Underwater diving is a sport that many love and truly enjoy. Enjoying the underwater in solitudes that are almost impossible on land are things that have to be experienced at least once in a lifetime. However, this wonderful recreational activity has a dangerous side effect known as hypoxia. If unchecked, hypoxia can damage tissues permanently or even be deadly. This medical condition is caused by a lack of oxygen in parts of the body.
Diving and Hypoxia
During diving, one of the most important precautions to be taken is to check the blood oxygen level frequently. When oxygen levels go down, metabolism slows and carbon monoxide starts building up in the cells. Hypoxia may not be able to be identified right away. It has a deferring aspect wherein symptoms can appear later.
Suppose you go for a prolonged diving session, maybe lasting 6 – 8 hours. During these sessions, you are exposed to several intervals of inadequate oxygen supply. This eventually builds up and when you finally reach home, you experience uneasy bouts of feeling light headed or specific parts of the body are in pain. When these symptoms show up, you should immediately check the oxygen levels to ensure hypoxia has not set in.
To prevent such incidents from happening, experienced divers and adventurers use a device called pulse oximeter. This small medical device measures pulse rate and is primarily utilized to calculate blood oxygen saturation levels. Pulse oximeters are portable, durable and extremely accurate.

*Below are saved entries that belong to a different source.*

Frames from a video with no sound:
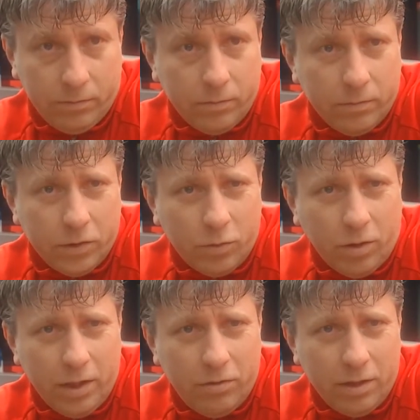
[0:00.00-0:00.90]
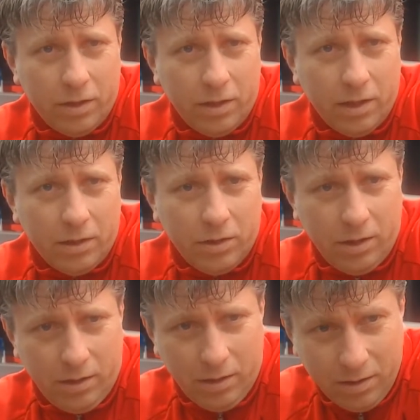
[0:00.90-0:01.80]
It's quite interesting actually.
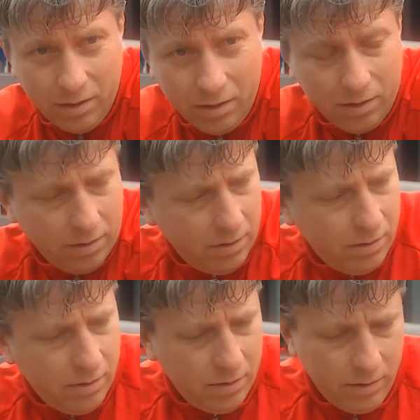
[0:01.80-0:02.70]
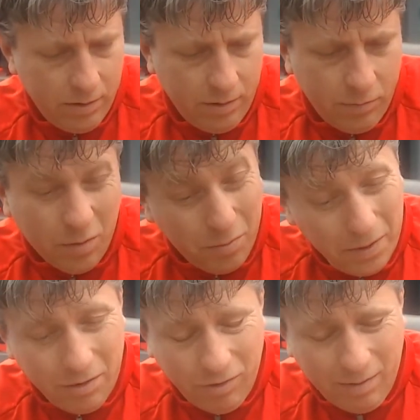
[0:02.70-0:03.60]
Probably
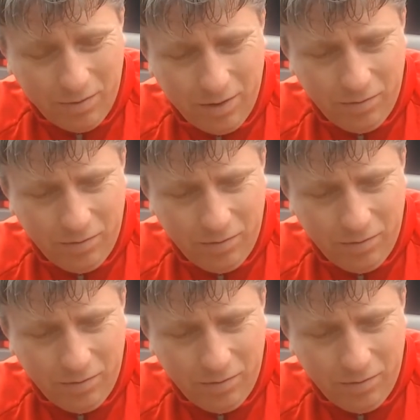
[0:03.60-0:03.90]
crap though.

You can snap the device on a finger and it works by emitting an infrared light through your finger tissue. The index finger is usually used to measure accurate pulse rate and saturation levels. You should not use on fingers with nail polish; this may affect the readings. Cold fingers with minimum blood circulation also do not give accurate results. Remain still while the device works. The light measures the amount of oxygen cells in the blood.
Pulse oximeters have been used by individuals who engage in extreme sports. In divers’ training, when you’re holding your breath for longer periods underwater, you might be affected by pulmonary barotraumas also known as lung squeeze disorder. If symptoms of decreased resting oxygen saturation levels are found, check immediately using an oximeter. During other sessions like aerobics training, static or active apnea training, a pulse oximeter can be used effectively to measure the oxygen levels in the blood. It can be carried anywhere and used immediately.

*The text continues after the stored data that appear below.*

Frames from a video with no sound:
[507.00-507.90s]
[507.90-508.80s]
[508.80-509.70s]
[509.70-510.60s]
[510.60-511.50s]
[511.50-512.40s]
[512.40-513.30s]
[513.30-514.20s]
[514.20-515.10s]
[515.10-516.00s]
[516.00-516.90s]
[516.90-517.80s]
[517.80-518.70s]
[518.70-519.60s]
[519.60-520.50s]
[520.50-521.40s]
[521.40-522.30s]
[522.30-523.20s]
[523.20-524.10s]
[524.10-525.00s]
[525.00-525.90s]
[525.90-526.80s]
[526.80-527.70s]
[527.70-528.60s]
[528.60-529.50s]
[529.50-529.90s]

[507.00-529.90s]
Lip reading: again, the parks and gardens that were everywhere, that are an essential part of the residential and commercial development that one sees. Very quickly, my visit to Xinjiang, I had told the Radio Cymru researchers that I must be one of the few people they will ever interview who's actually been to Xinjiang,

Scuba divers have modified the device to be water resistant and be able to withstand the high pressure under water. They usually use the device together with their tank level meter. This helps to compare the amount of oxygen they have with how effectively the body is utilizing it. Being an extreme sport, underwater divers, like rock climbers and pilots constantly push their body’s physical limits. Hence, they must check its vital condition at regular intervals.
Before the chip technology became mainstream, pulse oximeter devices were only found in hospitals and were not portable. Modern medical technological advances have made it possible for patients suffering from similar illnesses to monitor their conditions sitting at home.